Here's something that's only slightly insane:
-- -- -- -- -- -- -- -- -- -- -- -- -- -- -- -- -- -- -- -- --
F = setmetatable({}, { __index = function (t,k)
local functionDef = "return function " ..
string.gsub(k, "%)", ") return ", 1) ..
" end"
t[k] = assert(loadstring(functionDef))()
return t[k]
end })
-- -- -- -- -- -- -- -- -- -- -- -- -- -- -- -- -- -- -- -- --
double = F["(x) 2*x"]
assert( double(7) == 14)
add = F["(x,y) x + y"]
assert( add(1,2) == 3 )
add2 = F["(x,y) x + y"]
assert( add == add2 )
-- -- -- -- -- -- -- -- -- -- -- -- -- -- -- -- -- -- -- -- --
-- An even more streamlined syntax, at some efficiency cost:
function L (s) return F[s] end
multiply = L"(x,y) x * y"
assert( multiply(3,4) == 12 )
-- -- -- -- -- -- -- -- -- -- -- -- -- -- -- -- -- -- -- -- --
In general:
F["(parameters) expression"]
turns into:
function (parameters) return expression end
The disadvantage, obviously, is that you can't use external local
variables.
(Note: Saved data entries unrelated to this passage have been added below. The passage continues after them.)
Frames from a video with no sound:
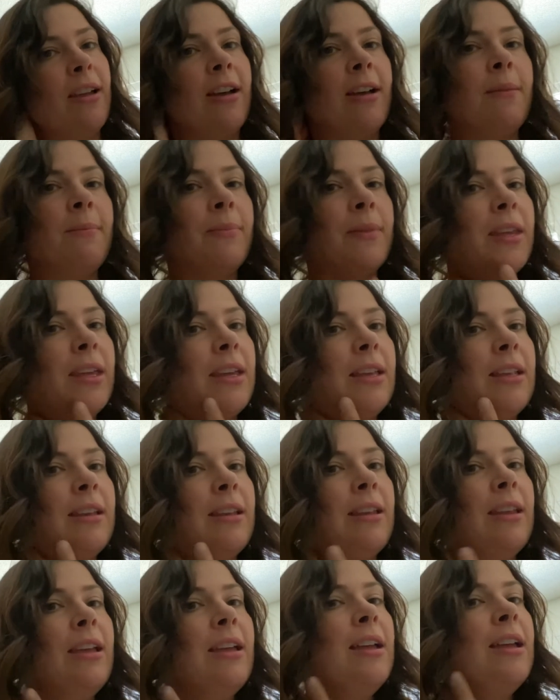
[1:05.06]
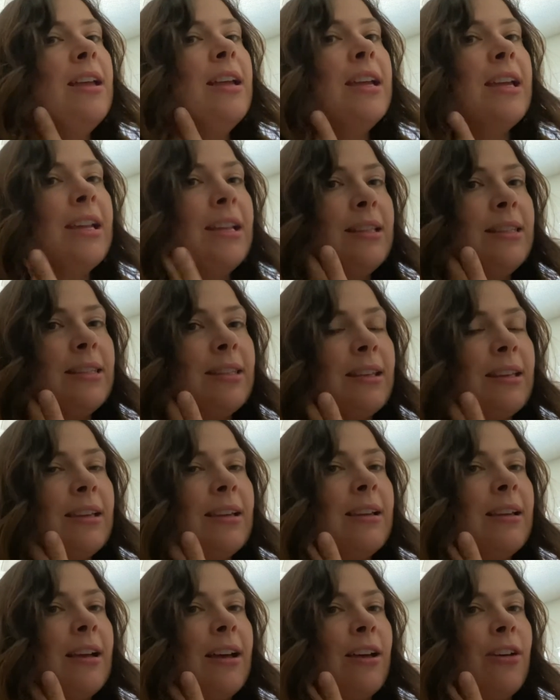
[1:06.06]
um, can, it's
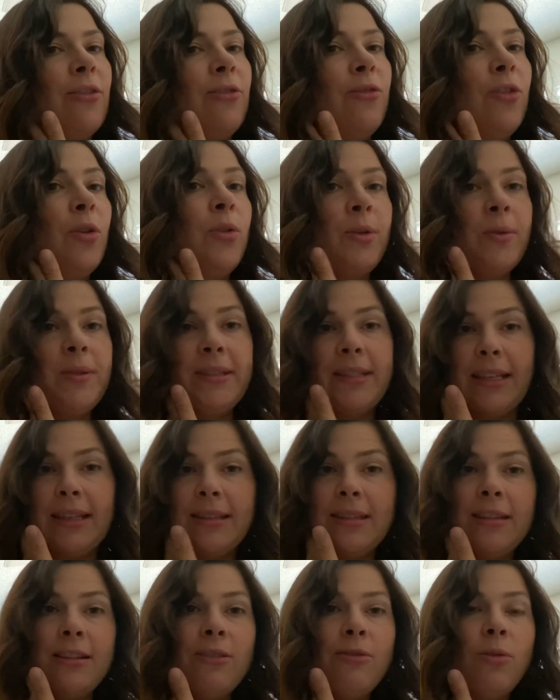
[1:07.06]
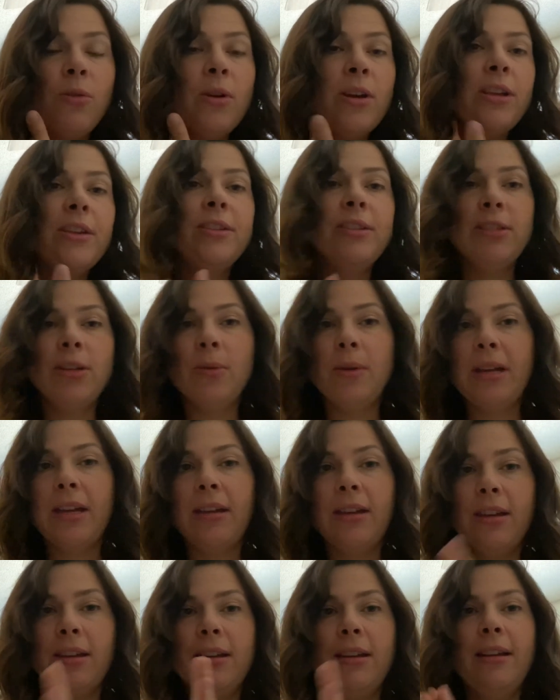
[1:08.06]
a uh, photosensitive oil, so it
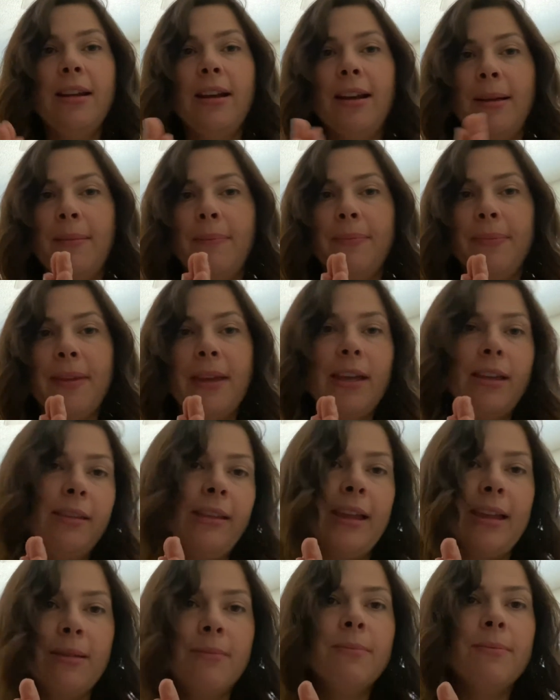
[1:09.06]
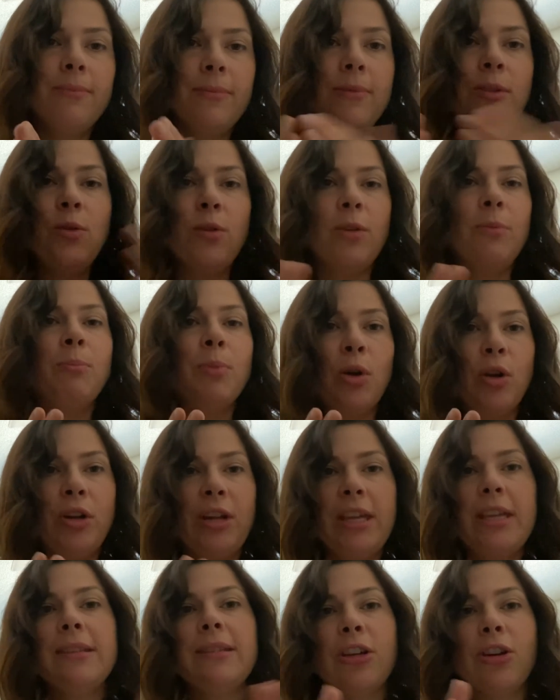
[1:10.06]
could, um, like, you could burn
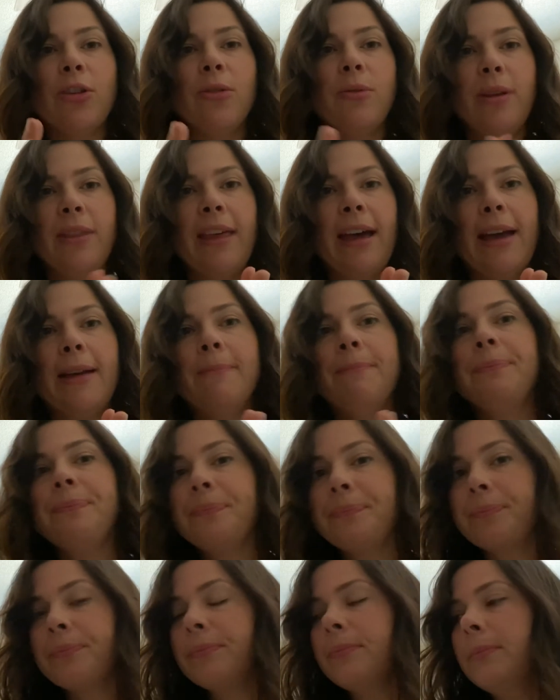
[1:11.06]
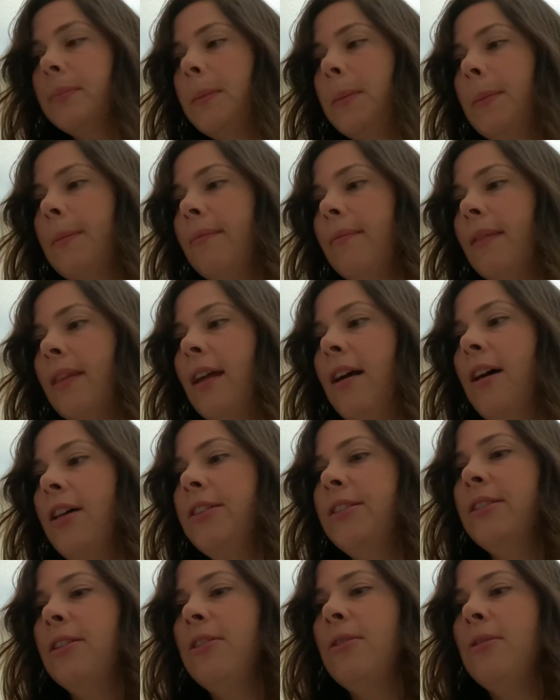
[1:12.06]
easier with that.
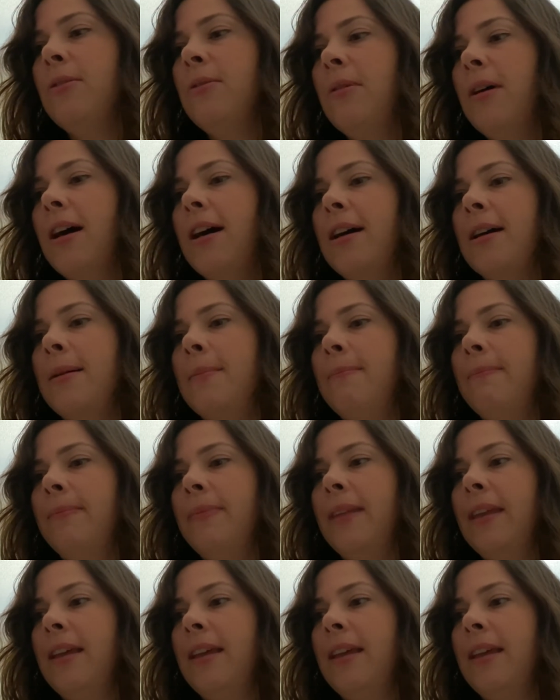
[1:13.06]
Also, um,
But a significant advantage is that these anonymous
functions are *cached*, as shown in the add2 example above.
Normally, if you write
function calledManyTimes ()
foobar( function (a,b) return a + b end )
end
a new closure will be allocated every time calledManyTimes is called,
even though the anonymous function doesn't actually close over anything.
F["(a,b) a + b"] only allocates the first time.